Une première en carrière

De son propre aveu, Daniel Isabelle n’avait jamais lutté contre un incendie d’une telle ampleur au cours de sa longue carrière. «J’ai déjà vécu un autre feu de forêt dans le même coin en 1996 et j’étais opérateur de pompe cette fois-là, mais ce n’était pas aussi gros. Il n’y avait pas eu d’évacuation. Celui qu’on vient de vivre est majeur. Il menaçait de s’attaquer aux résidences et il fallait faire vite. On a mis 10 000 pieds de boyaux au sol», affirme-t-il.

M. Isabelle est chef des pompiers autant à Saint-Étienne-des-Grès qu’à Saint-Boniface. Il cumule 18 ans de carrière comme directeur et 30 ans à titre de pompier.

Ce dernier se montre dans l’ensemble satisfait du déroulement de l’intervention et du travail accompli par ses hommes. «Ç’a bien été, car premièrement, depuis six ans, nous avons une équipe de sécurité civile qui pratique et qui se rencontre régulièrement à Saint-Étienne. Deuxièmement, nos pompiers savaient ce qu’ils avaient à faire. On a eu chaud, mais on a appliqué les bonnes techniques de travail. On a établi une structure. Mon lieutenant en charge des opérations était calme et il a pris des décisions réfléchies. Pour ma part, j’étais plus responsable du volet sécurité civile, mais on communiquait régulièrement pour définir les bonnes actions à prendre. Un feu de forêt, ce n’est vraiment pas comme un feu de maison», fait remarquer le directeur.

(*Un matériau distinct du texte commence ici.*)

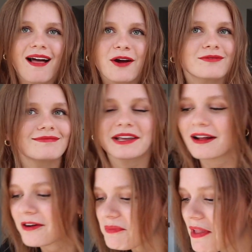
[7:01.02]
loud, you
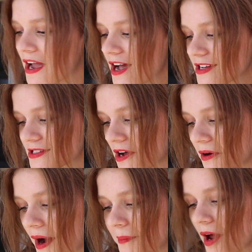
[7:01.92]
know?
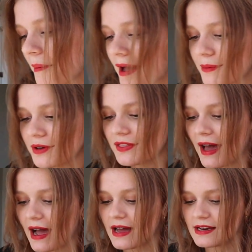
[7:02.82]
So I'm not mad about
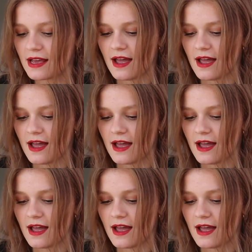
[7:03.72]
that.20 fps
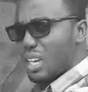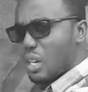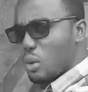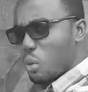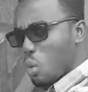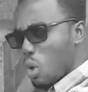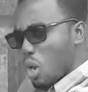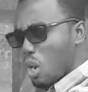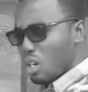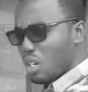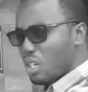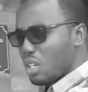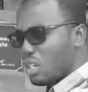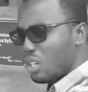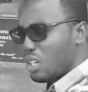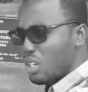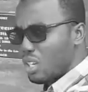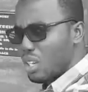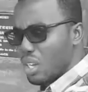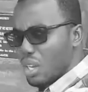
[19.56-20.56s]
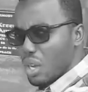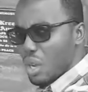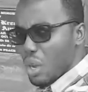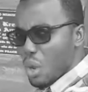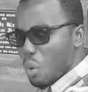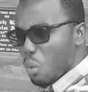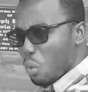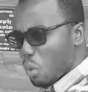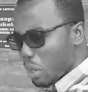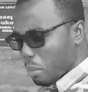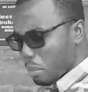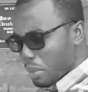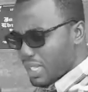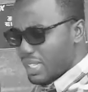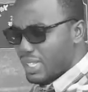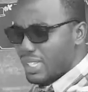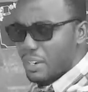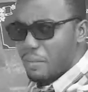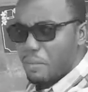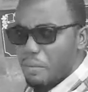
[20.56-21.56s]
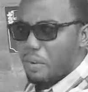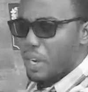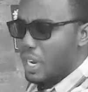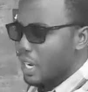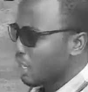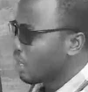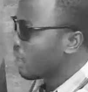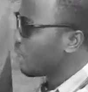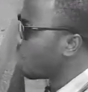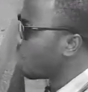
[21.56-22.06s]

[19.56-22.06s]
The world would have been sin-free.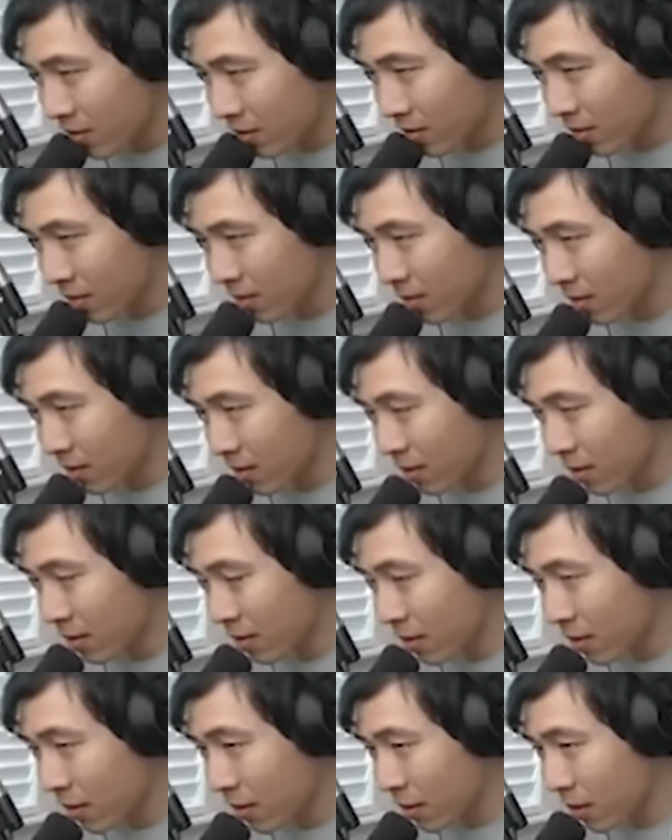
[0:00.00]

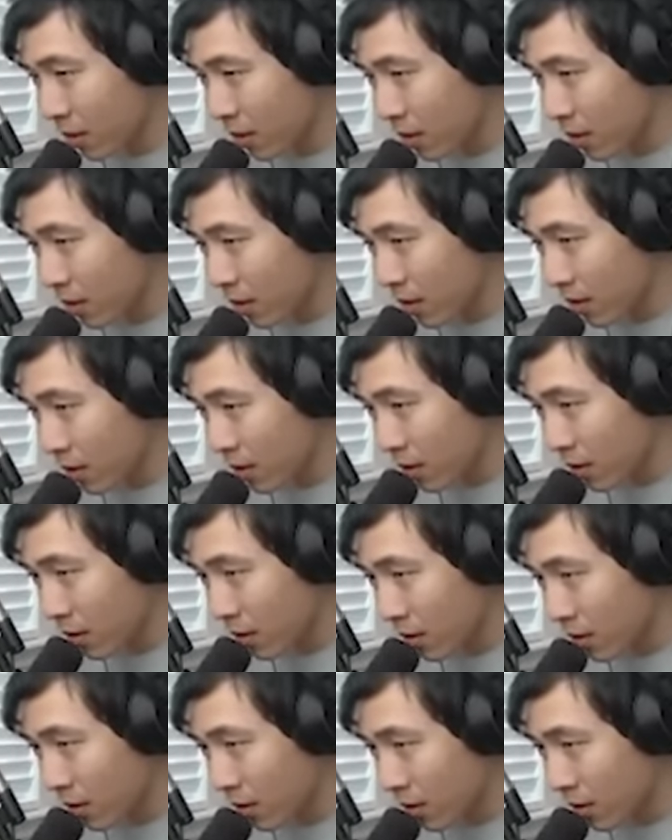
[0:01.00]

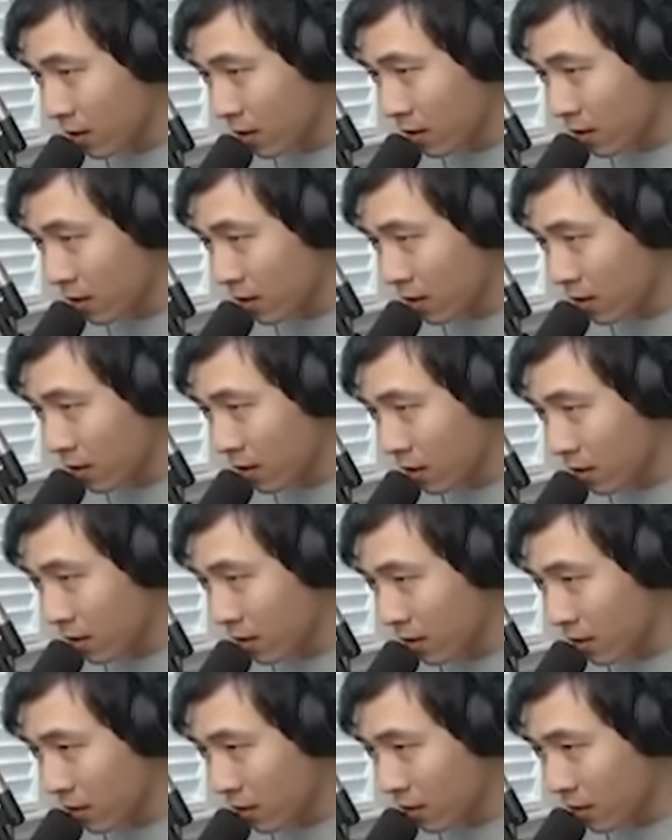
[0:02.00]

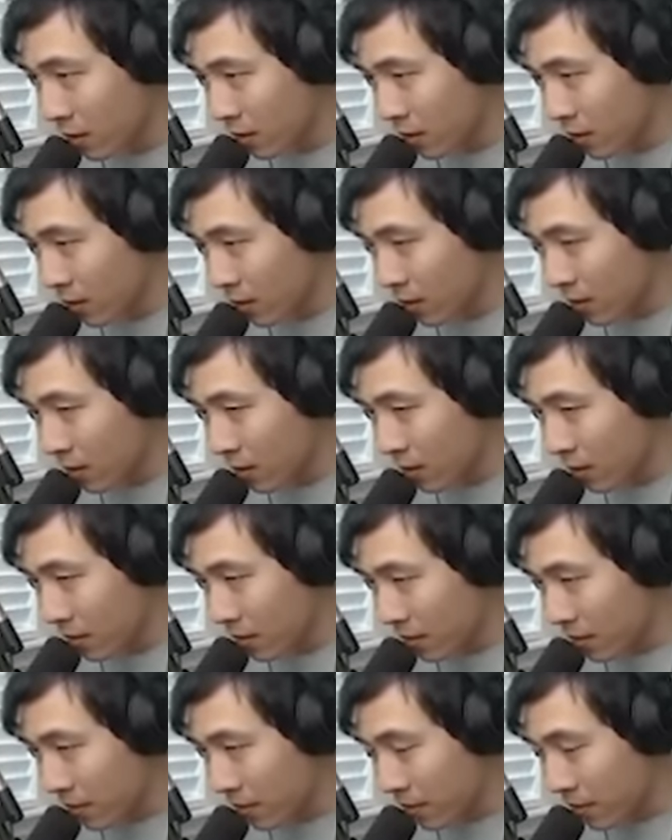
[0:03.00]

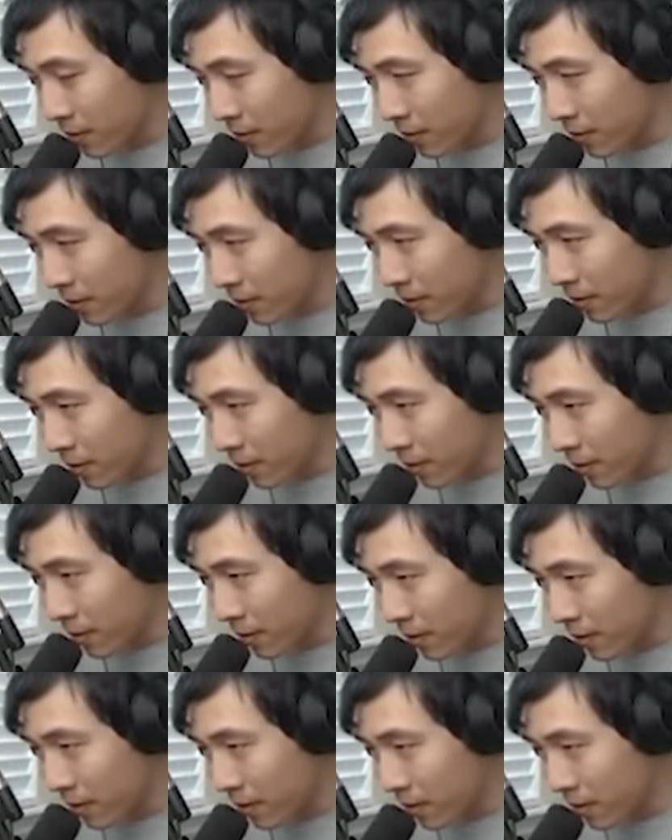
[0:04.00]

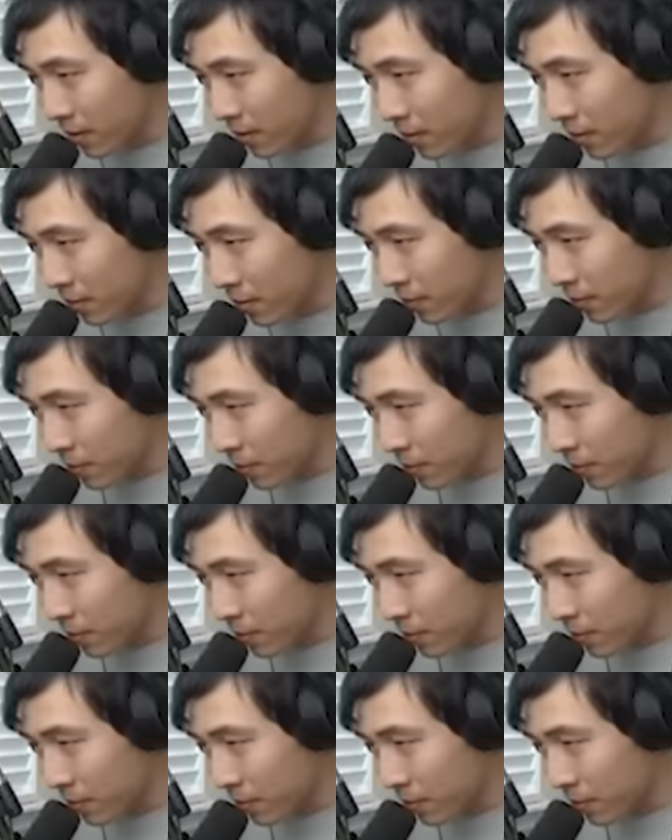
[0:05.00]
(no one is talking)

Drôle de coïncidence, Daniel Isabelle avait déjà prévu organiser une pratique de feu de forêt l’automne prochain avec l’équipe de sécurité civile de la municipalité. Pour l’instant, cette activité est toujours maintenue.

En ce qui a trait à la cause de l’incendie, elle demeure inconnue pour le moment, mais tout indique qu’elle serait de nature humaine.